- What you are asked to do -
Please restate each line of the data that follows word for word, skipping any image.

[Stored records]
__________

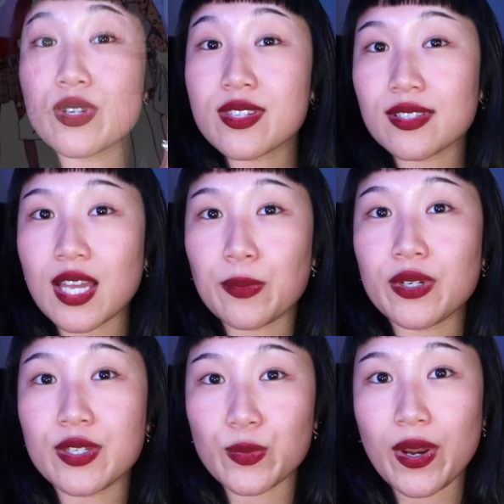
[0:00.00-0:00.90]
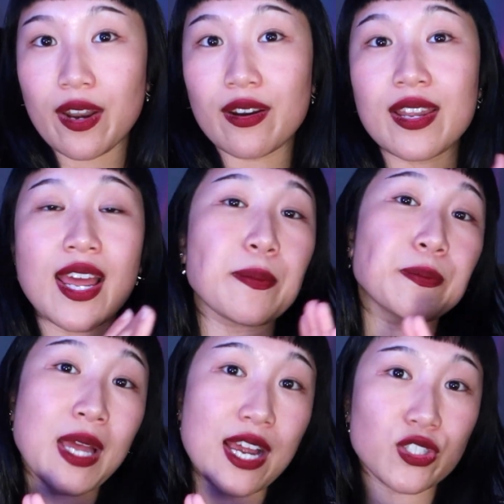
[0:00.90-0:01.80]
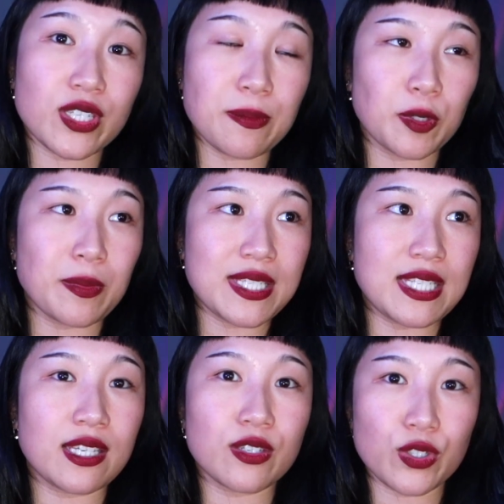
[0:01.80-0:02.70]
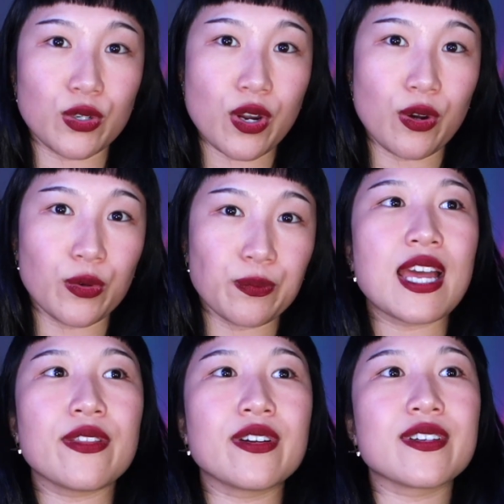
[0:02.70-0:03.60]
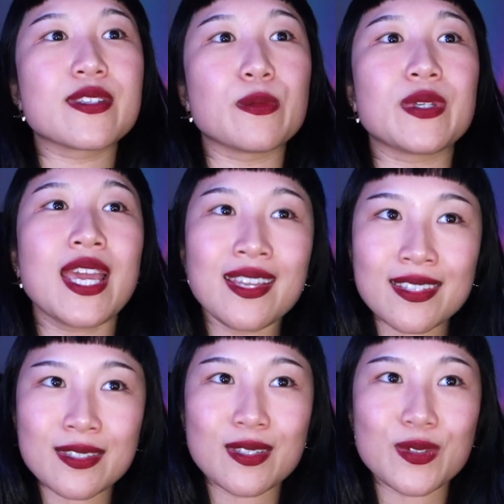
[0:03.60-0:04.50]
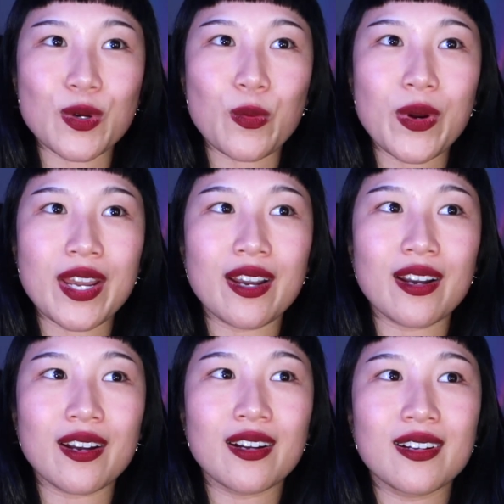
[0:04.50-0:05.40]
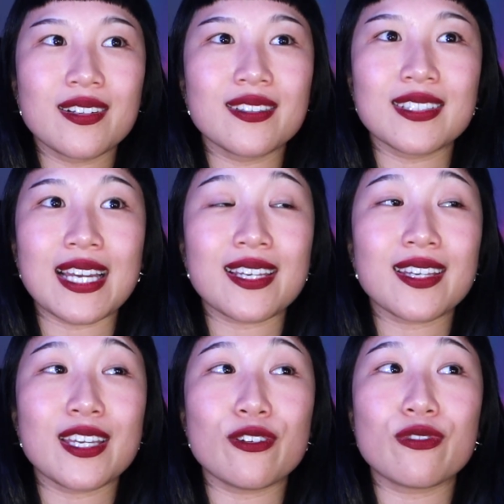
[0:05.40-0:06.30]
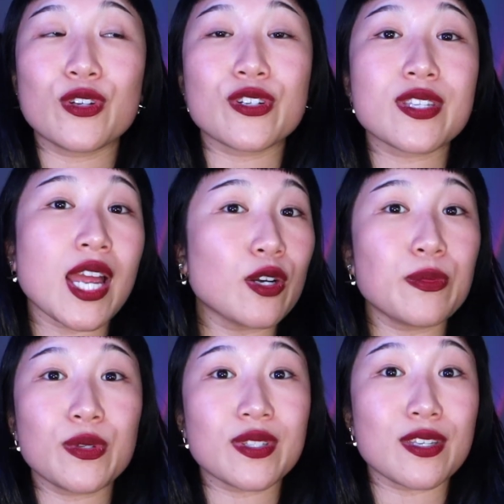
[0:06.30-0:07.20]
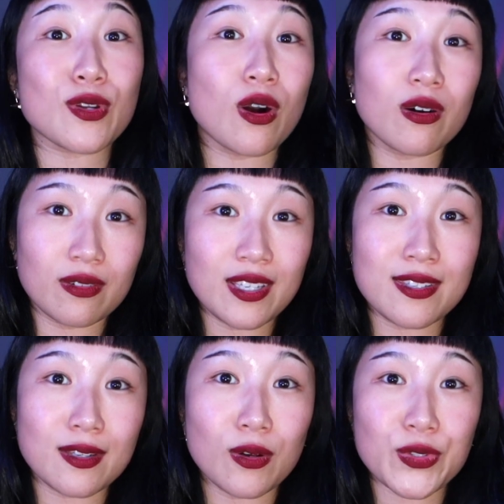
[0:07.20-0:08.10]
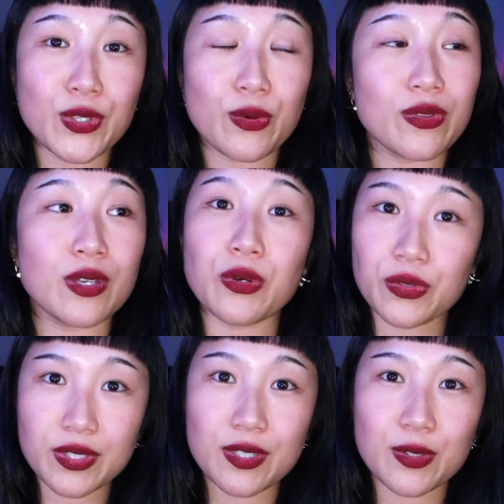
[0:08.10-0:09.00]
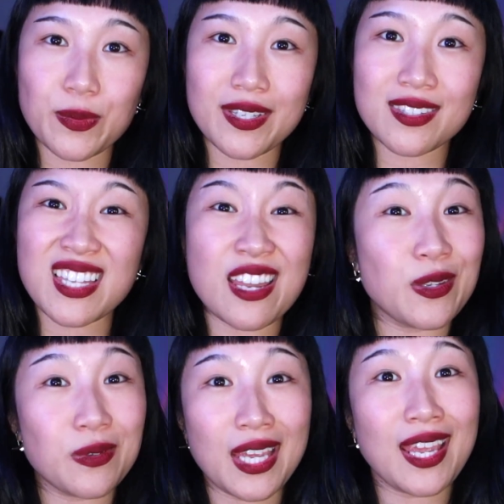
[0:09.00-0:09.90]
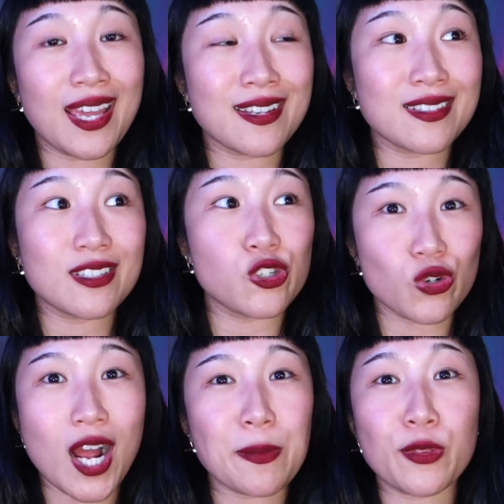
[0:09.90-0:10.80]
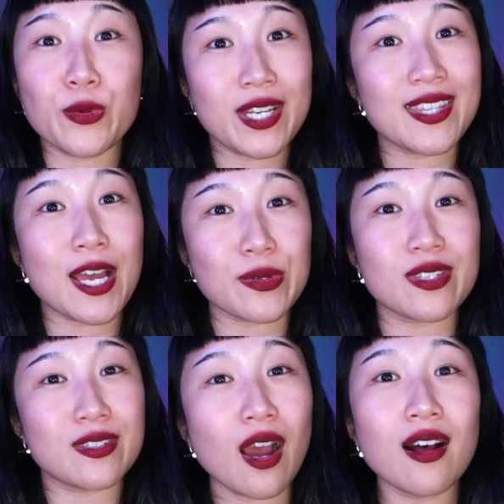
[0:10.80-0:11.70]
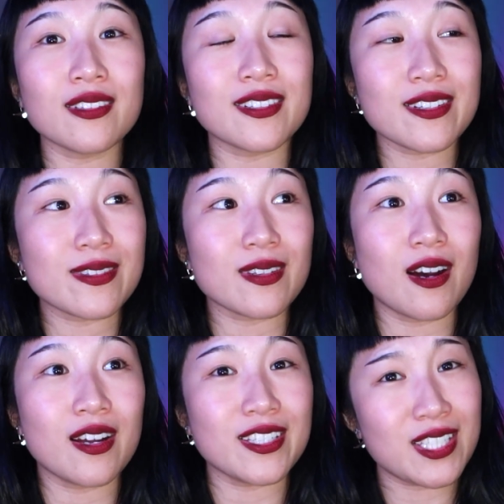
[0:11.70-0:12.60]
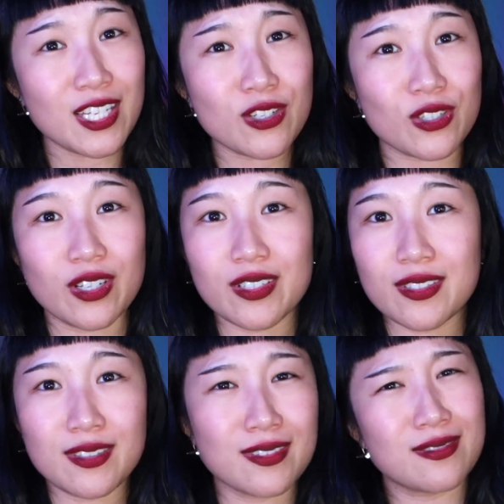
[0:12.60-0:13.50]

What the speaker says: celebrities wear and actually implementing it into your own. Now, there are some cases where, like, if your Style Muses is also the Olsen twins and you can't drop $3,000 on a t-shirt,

__________

- Exercise result -
[0:00.00-0:00.90]
[0:00.90-0:01.80]
[0:01.80-0:02.70]
[0:02.70-0:03.60]
[0:03.60-0:04.50]
[0:04.50-0:05.40]
[0:05.40-0:06.30]
[0:06.30-0:07.20]
[0:07.20-0:08.10]
[0:08.10-0:09.00]
[0:09.00-0:09.90]
[0:09.90-0:10.80]
[0:10.80-0:11.70]
[0:11.70-0:12.60]
[0:12.60-0:13.50]

What the speaker says: celebrities wear and actually implementing it into your own. Now, there are some cases where, like, if your Style Muses is also the Olsen twins and you can't drop $3,000 on a t-shirt,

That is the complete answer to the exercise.